The Birds of Africa
- Author: C. Hilary Fry, Stuart Keith, Emil Urban
- Illustrator: Martin Woodcock
- Publisher: Academic Press
- Publication date: 1982 - 2013

= The Birds of Africa =

"The Birds of Africa" is also a five-volume handbook by George Ernest Shelley, published 1896-1912.

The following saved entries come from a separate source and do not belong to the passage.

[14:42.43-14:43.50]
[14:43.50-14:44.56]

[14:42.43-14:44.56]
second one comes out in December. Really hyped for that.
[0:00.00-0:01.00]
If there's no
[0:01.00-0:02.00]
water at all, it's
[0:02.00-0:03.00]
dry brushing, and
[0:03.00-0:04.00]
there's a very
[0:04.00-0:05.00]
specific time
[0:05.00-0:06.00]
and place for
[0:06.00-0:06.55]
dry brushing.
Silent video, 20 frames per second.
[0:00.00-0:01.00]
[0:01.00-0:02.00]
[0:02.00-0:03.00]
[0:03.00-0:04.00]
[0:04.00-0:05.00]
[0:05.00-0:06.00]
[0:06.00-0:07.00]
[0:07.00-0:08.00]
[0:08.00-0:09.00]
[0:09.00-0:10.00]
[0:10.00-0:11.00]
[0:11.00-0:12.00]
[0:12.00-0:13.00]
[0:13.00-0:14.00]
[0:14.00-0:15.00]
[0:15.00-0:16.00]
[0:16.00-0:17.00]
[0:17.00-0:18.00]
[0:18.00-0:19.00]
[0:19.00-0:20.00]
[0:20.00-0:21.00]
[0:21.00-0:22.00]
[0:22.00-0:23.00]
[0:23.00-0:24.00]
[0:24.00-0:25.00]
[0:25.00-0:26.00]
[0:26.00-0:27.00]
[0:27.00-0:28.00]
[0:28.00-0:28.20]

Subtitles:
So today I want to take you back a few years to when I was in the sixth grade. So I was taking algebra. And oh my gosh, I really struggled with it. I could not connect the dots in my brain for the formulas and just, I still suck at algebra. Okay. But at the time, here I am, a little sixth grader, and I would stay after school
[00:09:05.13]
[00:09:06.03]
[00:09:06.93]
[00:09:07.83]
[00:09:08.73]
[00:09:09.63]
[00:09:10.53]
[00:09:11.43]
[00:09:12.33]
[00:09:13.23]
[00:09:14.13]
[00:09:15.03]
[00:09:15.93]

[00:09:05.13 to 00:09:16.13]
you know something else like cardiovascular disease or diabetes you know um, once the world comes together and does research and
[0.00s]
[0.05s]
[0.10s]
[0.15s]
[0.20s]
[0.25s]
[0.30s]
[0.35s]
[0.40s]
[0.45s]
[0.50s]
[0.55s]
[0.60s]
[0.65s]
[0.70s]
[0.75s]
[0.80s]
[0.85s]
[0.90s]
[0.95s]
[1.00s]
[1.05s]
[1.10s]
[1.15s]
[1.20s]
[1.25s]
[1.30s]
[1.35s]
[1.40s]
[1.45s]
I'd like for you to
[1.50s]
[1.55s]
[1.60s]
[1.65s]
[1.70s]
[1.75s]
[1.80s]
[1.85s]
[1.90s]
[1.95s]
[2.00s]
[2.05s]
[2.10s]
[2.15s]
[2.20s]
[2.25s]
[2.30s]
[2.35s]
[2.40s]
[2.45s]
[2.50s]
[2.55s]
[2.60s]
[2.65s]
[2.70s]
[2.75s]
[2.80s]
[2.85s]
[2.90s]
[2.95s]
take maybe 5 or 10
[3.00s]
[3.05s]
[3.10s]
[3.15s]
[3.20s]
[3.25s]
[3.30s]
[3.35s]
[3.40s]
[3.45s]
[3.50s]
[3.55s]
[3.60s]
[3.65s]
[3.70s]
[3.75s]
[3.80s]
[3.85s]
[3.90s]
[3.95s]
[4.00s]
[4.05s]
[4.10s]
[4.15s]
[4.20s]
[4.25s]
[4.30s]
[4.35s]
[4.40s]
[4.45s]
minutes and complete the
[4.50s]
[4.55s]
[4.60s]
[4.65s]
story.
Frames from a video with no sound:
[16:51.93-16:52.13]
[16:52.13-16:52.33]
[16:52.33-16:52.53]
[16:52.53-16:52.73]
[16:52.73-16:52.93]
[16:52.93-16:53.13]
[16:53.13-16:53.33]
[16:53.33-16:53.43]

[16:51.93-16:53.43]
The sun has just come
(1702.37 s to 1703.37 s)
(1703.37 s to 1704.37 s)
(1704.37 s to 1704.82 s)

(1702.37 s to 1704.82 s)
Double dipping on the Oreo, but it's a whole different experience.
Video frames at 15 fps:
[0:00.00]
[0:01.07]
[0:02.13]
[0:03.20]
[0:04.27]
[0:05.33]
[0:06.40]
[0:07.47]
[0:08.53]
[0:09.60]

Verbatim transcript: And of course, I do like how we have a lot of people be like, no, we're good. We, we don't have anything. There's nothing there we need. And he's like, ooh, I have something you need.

The Birds of Africa is an eight-volume ornithological handbook.
Its authors/editors are C. Hilary Fry, Stuart Keith and Emil Urban, and Claude Chappuis is sound editor. Each volume contains colour plates painted by Martin Woodcock. The series ended with the 8th volume in 2013 and shortly after in August 2014 publisher Academic Press confirmed that they would no longer be reprinting the first 7 volumes.

==Content==

It covers all breeding species in full, with details of range, status, description, voice, general habits and breeding; non-breeding visitors are treated more briefly, with emphasis on their status and behaviour whilst in Africa. The first 3 volumes refer to non passerine birds, 4, 5, 6, and 7 refer to passerine, and the 8th and final volume refers to the birds of and relating to Madagascar specifically.

==Volumes==

The series contained the following volumes:
1. Ostriches to Falcons, published in 1982 521 pp.
2. Gamebirds to Pigeons, published in 1986 552 pp. + 32 color plates
3. Parrots to Woodpeckers, published in 1988 611 pp. + 32 color plates
4. Broadbills to Chats, published in 1992 609 pp. + 32 color plates
5. Thrushes to Puffback Flycatchers, published in 1997 669 pp. + 32 color plates
6. Picathartes to Oxpeckers, published in 2000 724 pp. + 36 color plates
7. Sparrows to Buntings, published in 2004 666 pp.
8. The Malagasy Region, published 2013 1024 pp.